Directions for this task →
Pictures in the records are to be excluded from an otherwise exact copy.

[Dataset entries]
────────────────────
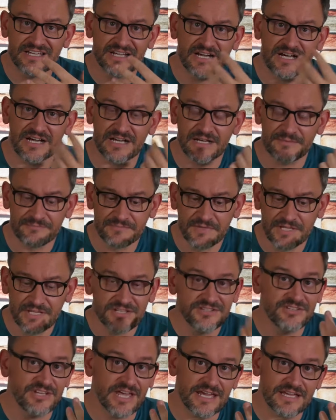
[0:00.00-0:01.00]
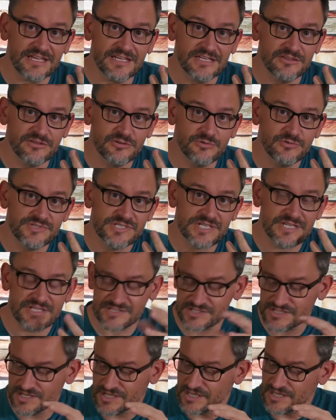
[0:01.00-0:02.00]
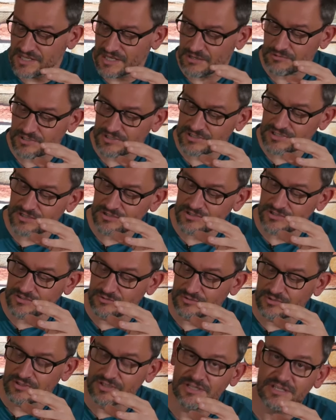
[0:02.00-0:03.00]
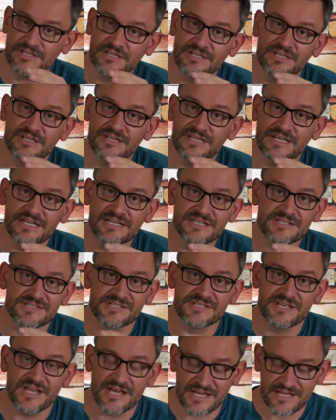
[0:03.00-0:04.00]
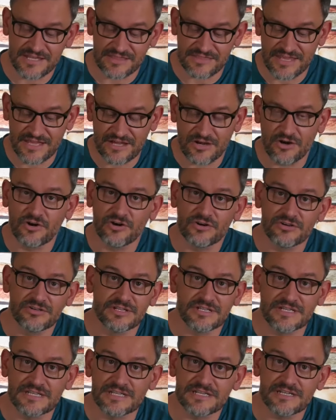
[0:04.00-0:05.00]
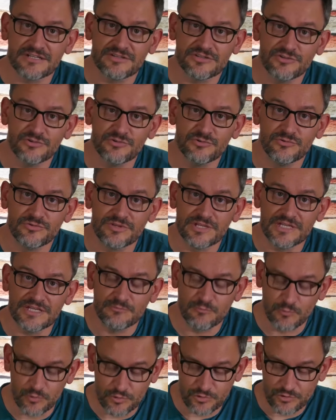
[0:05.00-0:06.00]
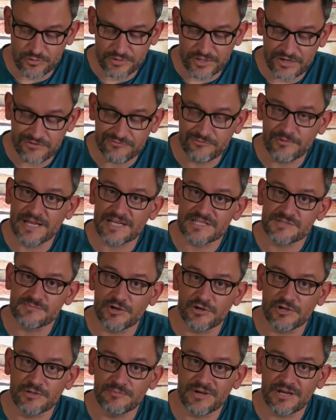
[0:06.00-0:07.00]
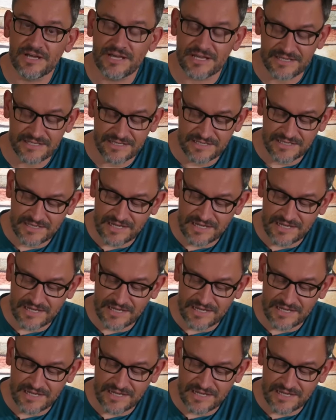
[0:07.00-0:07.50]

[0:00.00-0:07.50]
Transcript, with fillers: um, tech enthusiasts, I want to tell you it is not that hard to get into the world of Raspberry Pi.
────────────────────
Answer to this task →
[0:00.00-0:01.00]
[0:01.00-0:02.00]
[0:02.00-0:03.00]
[0:03.00-0:04.00]
[0:04.00-0:05.00]
[0:05.00-0:06.00]
[0:06.00-0:07.00]
[0:07.00-0:07.50]

[0:00.00-0:07.50]
Transcript, with fillers: um, tech enthusiasts, I want to tell you it is not that hard to get into the world of Raspberry Pi.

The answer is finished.